Your task is to return all the entries below exactly, with every picture omitted.

> **EXCERPTED DATA**:

- - -

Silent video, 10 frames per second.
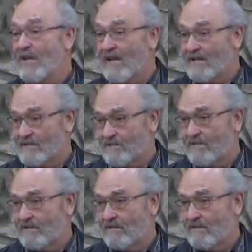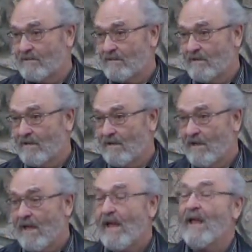jealous
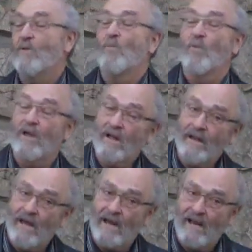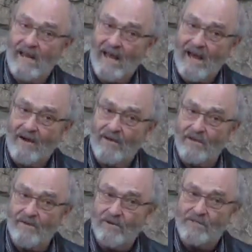and will not allow
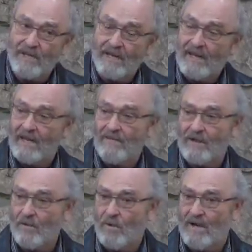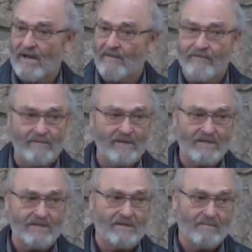you to take anything away from
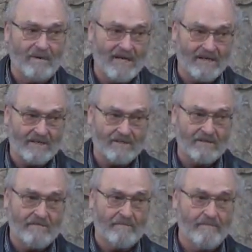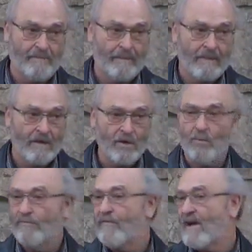this place.
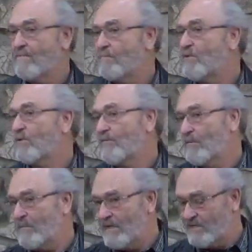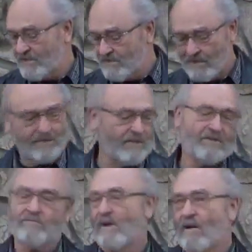You will find beautiful pieces, and she
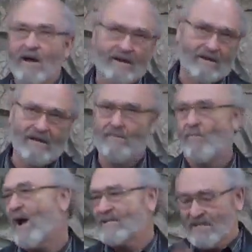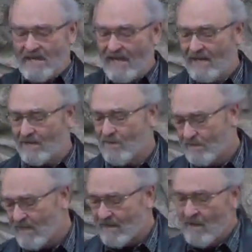just went on and on, waxing
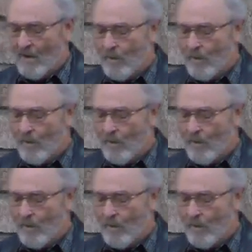eloquent about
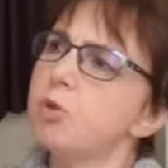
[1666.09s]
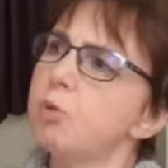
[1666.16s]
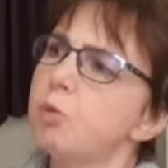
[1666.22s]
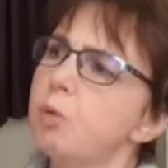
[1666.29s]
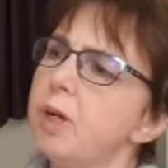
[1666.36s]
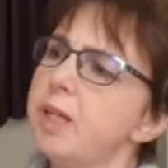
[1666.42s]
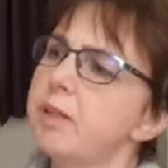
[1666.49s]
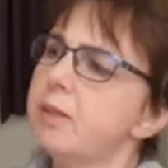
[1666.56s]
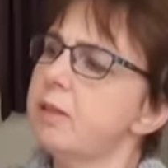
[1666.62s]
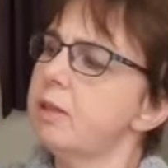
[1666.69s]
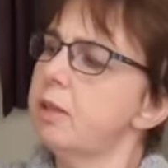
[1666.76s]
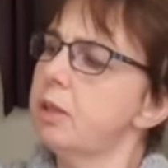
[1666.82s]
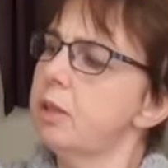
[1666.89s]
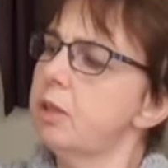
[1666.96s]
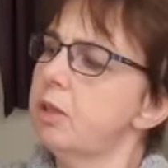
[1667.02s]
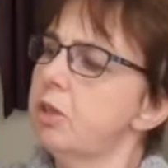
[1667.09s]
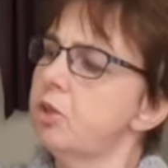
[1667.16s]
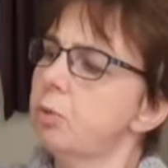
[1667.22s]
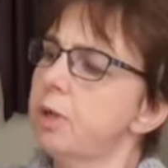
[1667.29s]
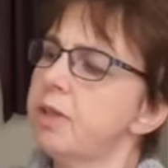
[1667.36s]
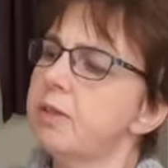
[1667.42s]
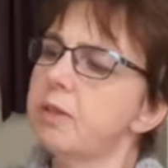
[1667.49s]
20
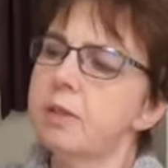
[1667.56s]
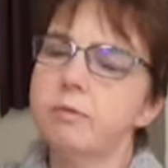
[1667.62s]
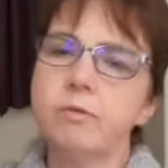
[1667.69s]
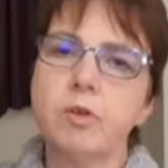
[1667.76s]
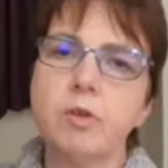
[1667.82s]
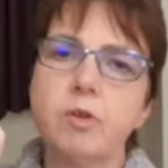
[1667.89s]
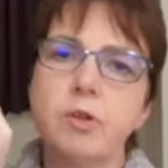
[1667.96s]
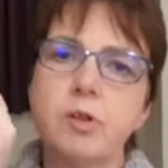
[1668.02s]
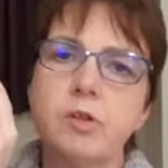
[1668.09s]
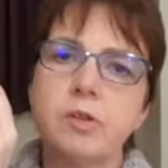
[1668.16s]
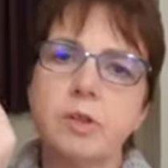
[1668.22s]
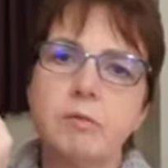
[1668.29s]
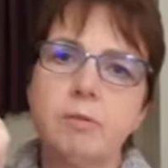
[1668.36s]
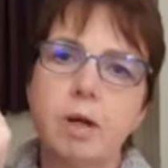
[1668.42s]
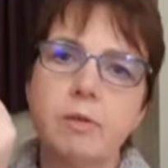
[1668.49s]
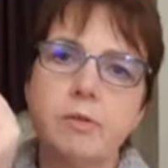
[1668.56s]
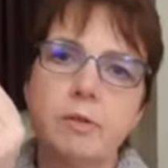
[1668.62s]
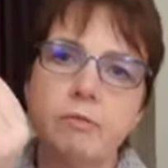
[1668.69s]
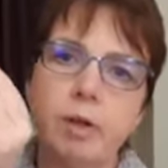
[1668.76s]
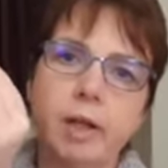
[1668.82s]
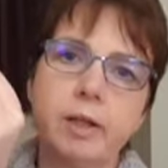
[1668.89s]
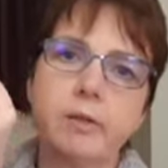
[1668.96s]
of the 30 rows
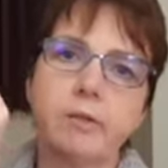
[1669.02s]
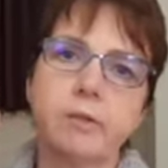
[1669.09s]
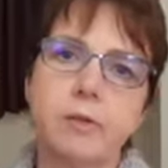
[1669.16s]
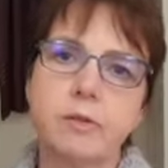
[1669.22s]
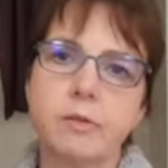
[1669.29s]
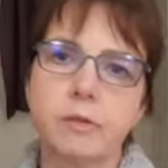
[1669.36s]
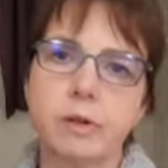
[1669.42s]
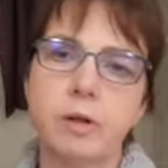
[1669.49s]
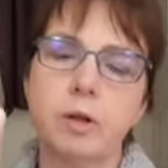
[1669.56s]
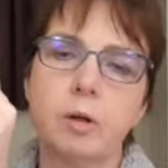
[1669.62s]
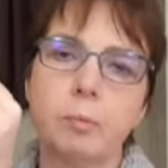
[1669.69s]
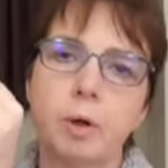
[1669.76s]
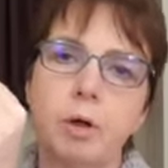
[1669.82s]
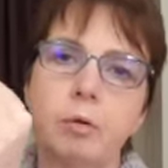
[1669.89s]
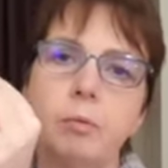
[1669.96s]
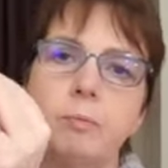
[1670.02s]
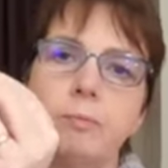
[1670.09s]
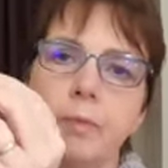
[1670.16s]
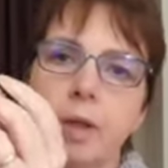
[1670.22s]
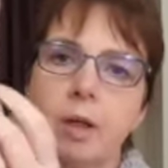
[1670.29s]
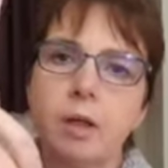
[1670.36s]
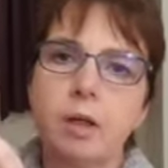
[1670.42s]
of length since the armhole.
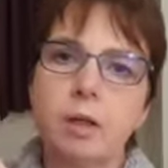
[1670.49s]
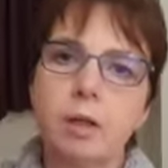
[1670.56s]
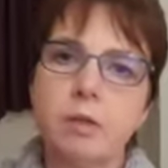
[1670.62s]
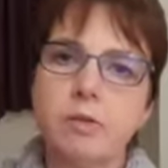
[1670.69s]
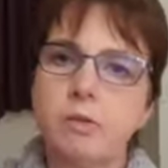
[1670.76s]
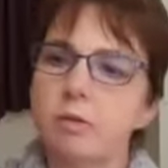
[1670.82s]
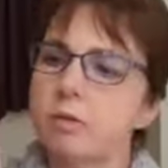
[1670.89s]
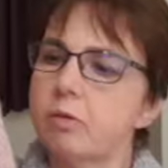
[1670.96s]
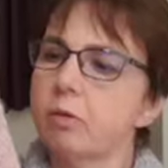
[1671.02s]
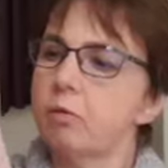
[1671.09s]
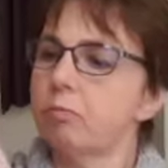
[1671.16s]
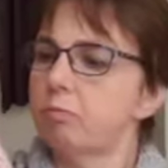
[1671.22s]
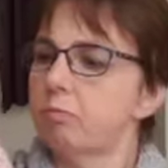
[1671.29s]
It's not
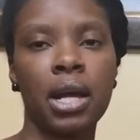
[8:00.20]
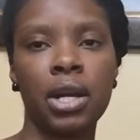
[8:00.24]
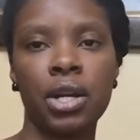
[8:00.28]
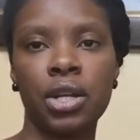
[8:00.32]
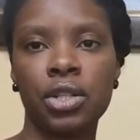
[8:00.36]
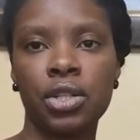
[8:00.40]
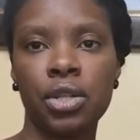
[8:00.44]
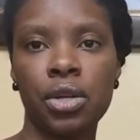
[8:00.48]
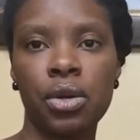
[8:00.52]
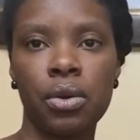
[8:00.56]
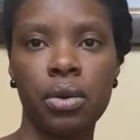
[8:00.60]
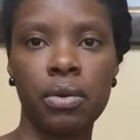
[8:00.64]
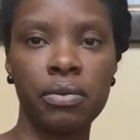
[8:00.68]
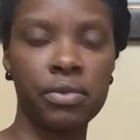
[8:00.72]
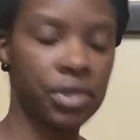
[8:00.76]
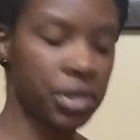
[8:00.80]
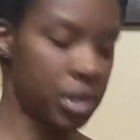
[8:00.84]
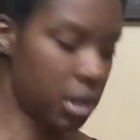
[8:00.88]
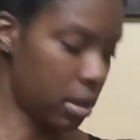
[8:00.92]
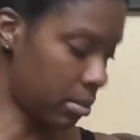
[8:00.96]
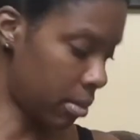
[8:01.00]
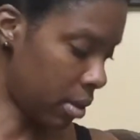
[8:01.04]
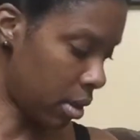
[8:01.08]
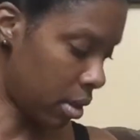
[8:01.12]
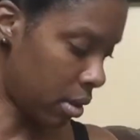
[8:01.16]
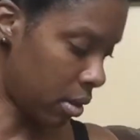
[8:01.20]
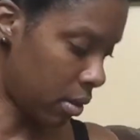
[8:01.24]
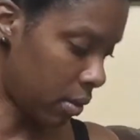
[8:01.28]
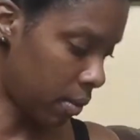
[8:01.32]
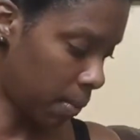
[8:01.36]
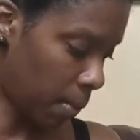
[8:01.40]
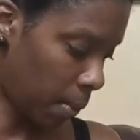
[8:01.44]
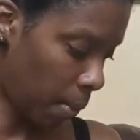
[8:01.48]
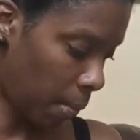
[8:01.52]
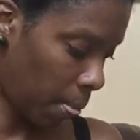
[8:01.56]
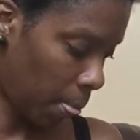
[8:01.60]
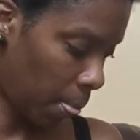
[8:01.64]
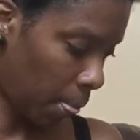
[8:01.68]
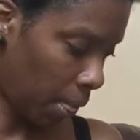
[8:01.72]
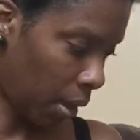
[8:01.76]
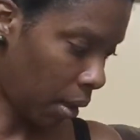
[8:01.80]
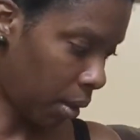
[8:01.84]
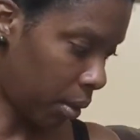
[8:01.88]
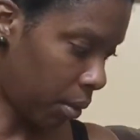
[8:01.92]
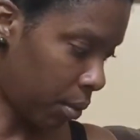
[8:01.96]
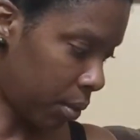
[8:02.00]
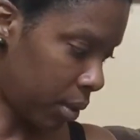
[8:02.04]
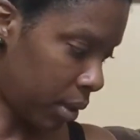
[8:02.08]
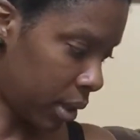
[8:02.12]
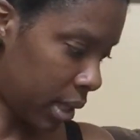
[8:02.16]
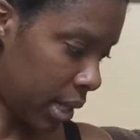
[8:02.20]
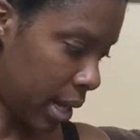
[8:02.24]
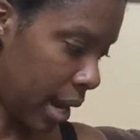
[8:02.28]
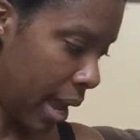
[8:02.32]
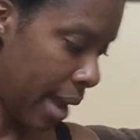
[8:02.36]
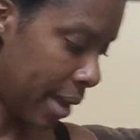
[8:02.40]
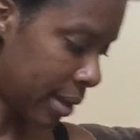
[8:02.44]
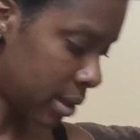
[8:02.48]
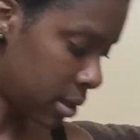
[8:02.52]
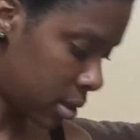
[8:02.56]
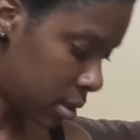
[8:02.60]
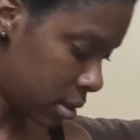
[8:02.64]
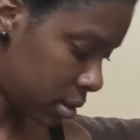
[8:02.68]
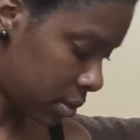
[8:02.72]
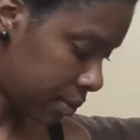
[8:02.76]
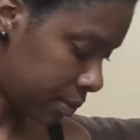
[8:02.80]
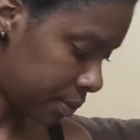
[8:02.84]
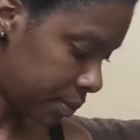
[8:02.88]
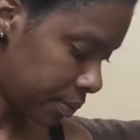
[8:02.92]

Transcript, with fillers: undertone of shimmer. Really nice.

- - -

> **SOLUTION TO THIS TASK**:
Silent video, 10 frames per second.
jealous
and will not allow
you to take anything away from
this place.
You will find beautiful pieces, and she
just went on and on, waxing
eloquent about
[1666.09s]
[1666.16s]
[1666.22s]
[1666.29s]
[1666.36s]
[1666.42s]
[1666.49s]
[1666.56s]
[1666.62s]
[1666.69s]
[1666.76s]
[1666.82s]
[1666.89s]
[1666.96s]
[1667.02s]
[1667.09s]
[1667.16s]
[1667.22s]
[1667.29s]
[1667.36s]
[1667.42s]
[1667.49s]
20
[1667.56s]
[1667.62s]
[1667.69s]
[1667.76s]
[1667.82s]
[1667.89s]
[1667.96s]
[1668.02s]
[1668.09s]
[1668.16s]
[1668.22s]
[1668.29s]
[1668.36s]
[1668.42s]
[1668.49s]
[1668.56s]
[1668.62s]
[1668.69s]
[1668.76s]
[1668.82s]
[1668.89s]
[1668.96s]
of the 30 rows
[1669.02s]
[1669.09s]
[1669.16s]
[1669.22s]
[1669.29s]
[1669.36s]
[1669.42s]
[1669.49s]
[1669.56s]
[1669.62s]
[1669.69s]
[1669.76s]
[1669.82s]
[1669.89s]
[1669.96s]
[1670.02s]
[1670.09s]
[1670.16s]
[1670.22s]
[1670.29s]
[1670.36s]
[1670.42s]
of length since the armhole.
[1670.49s]
[1670.56s]
[1670.62s]
[1670.69s]
[1670.76s]
[1670.82s]
[1670.89s]
[1670.96s]
[1671.02s]
[1671.09s]
[1671.16s]
[1671.22s]
[1671.29s]
It's not
[8:00.20]
[8:00.24]
[8:00.28]
[8:00.32]
[8:00.36]
[8:00.40]
[8:00.44]
[8:00.48]
[8:00.52]
[8:00.56]
[8:00.60]
[8:00.64]
[8:00.68]
[8:00.72]
[8:00.76]
[8:00.80]
[8:00.84]
[8:00.88]
[8:00.92]
[8:00.96]
[8:01.00]
[8:01.04]
[8:01.08]
[8:01.12]
[8:01.16]
[8:01.20]
[8:01.24]
[8:01.28]
[8:01.32]
[8:01.36]
[8:01.40]
[8:01.44]
[8:01.48]
[8:01.52]
[8:01.56]
[8:01.60]
[8:01.64]
[8:01.68]
[8:01.72]
[8:01.76]
[8:01.80]
[8:01.84]
[8:01.88]
[8:01.92]
[8:01.96]
[8:02.00]
[8:02.04]
[8:02.08]
[8:02.12]
[8:02.16]
[8:02.20]
[8:02.24]
[8:02.28]
[8:02.32]
[8:02.36]
[8:02.40]
[8:02.44]
[8:02.48]
[8:02.52]
[8:02.56]
[8:02.60]
[8:02.64]
[8:02.68]
[8:02.72]
[8:02.76]
[8:02.80]
[8:02.84]
[8:02.88]
[8:02.92]

Transcript, with fillers: undertone of shimmer. Really nice.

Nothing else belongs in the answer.